== Exercise inputs

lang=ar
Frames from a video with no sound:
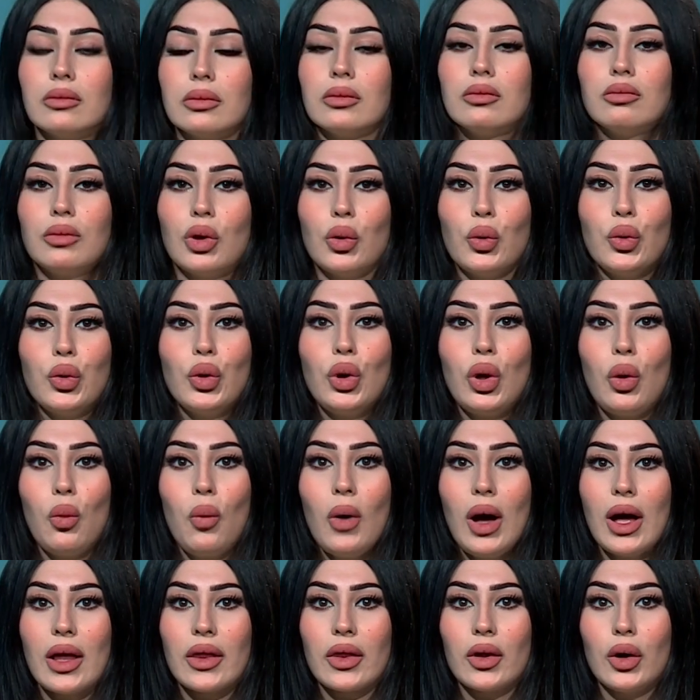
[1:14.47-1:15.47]
موضوع
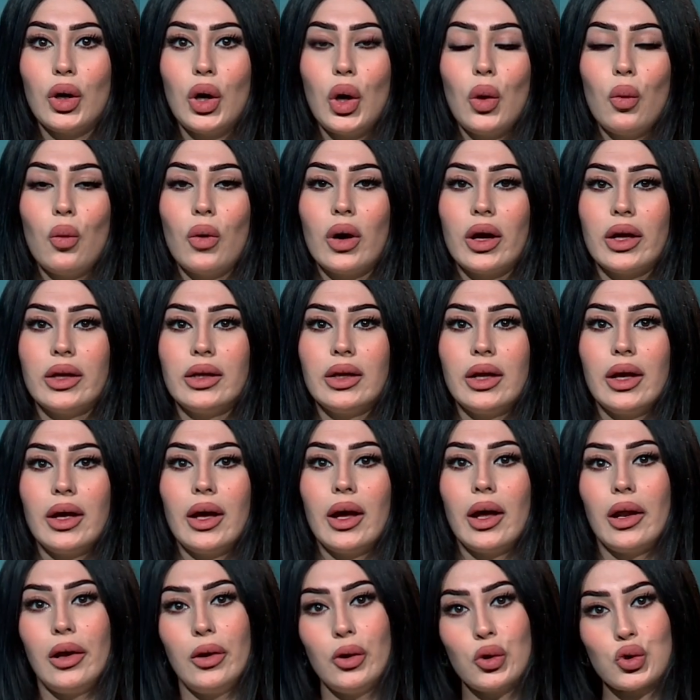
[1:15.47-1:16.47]
واضح هو أن
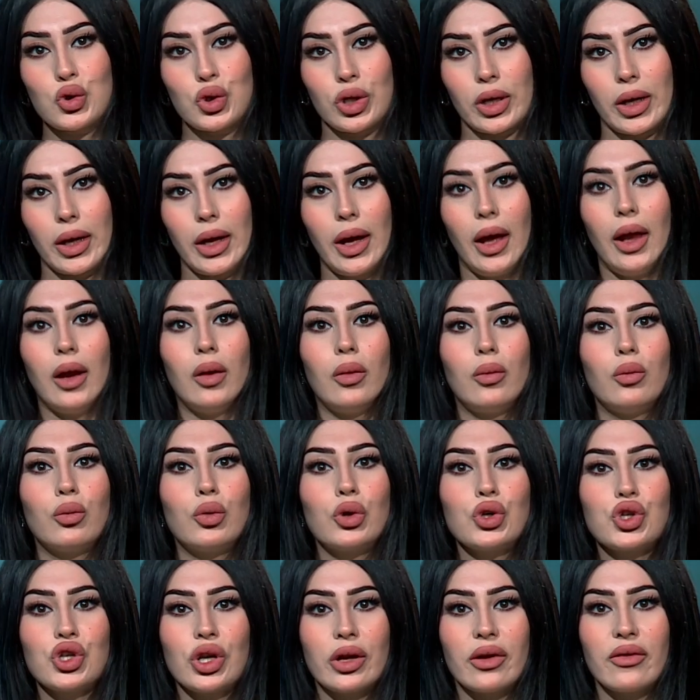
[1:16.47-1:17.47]
اللجنة
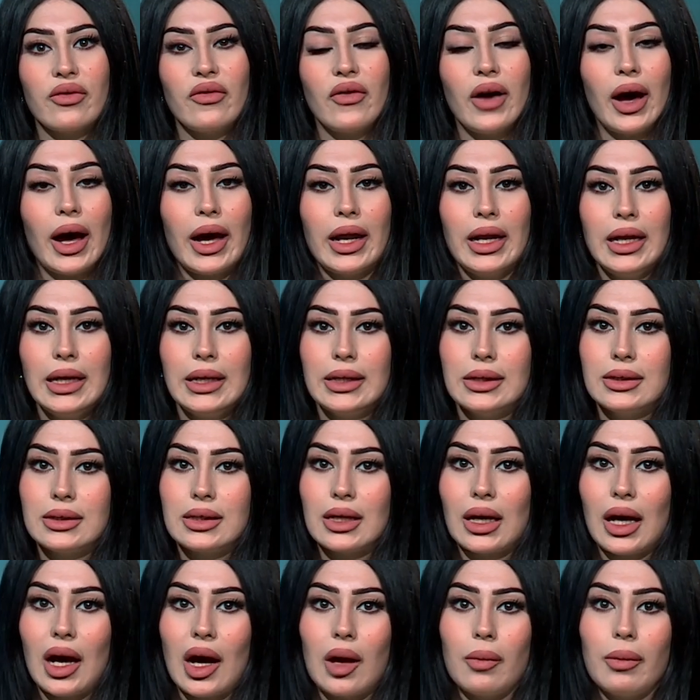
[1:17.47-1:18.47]
المشرفة على
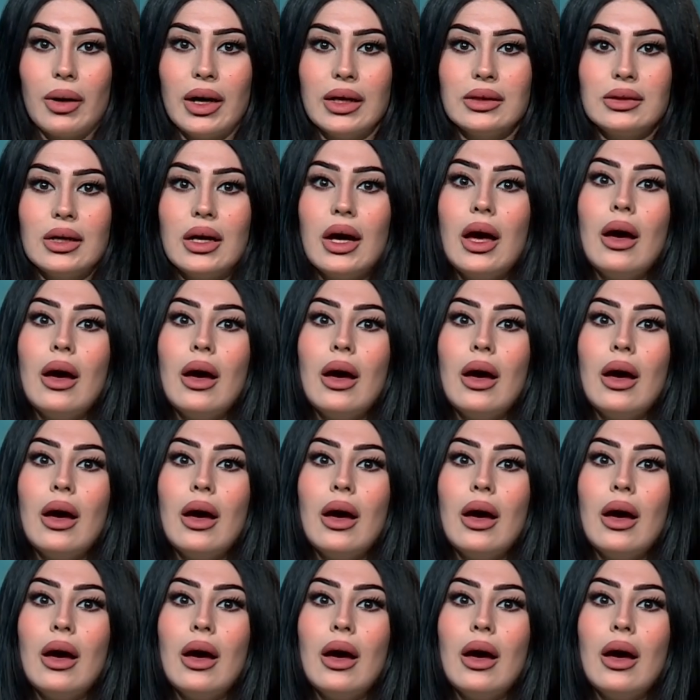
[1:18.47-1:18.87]
الانتخابات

====

> _Task instructions_:
The reply must consist of the records, repeated exactly, minus any images.

> _Exercise answer_:
lang=ar
Frames from a video with no sound:
[1:14.47-1:15.47]
موضوع
[1:15.47-1:16.47]
واضح هو أن
[1:16.47-1:17.47]
اللجنة
[1:17.47-1:18.47]
المشرفة على
[1:18.47-1:18.87]
الانتخابات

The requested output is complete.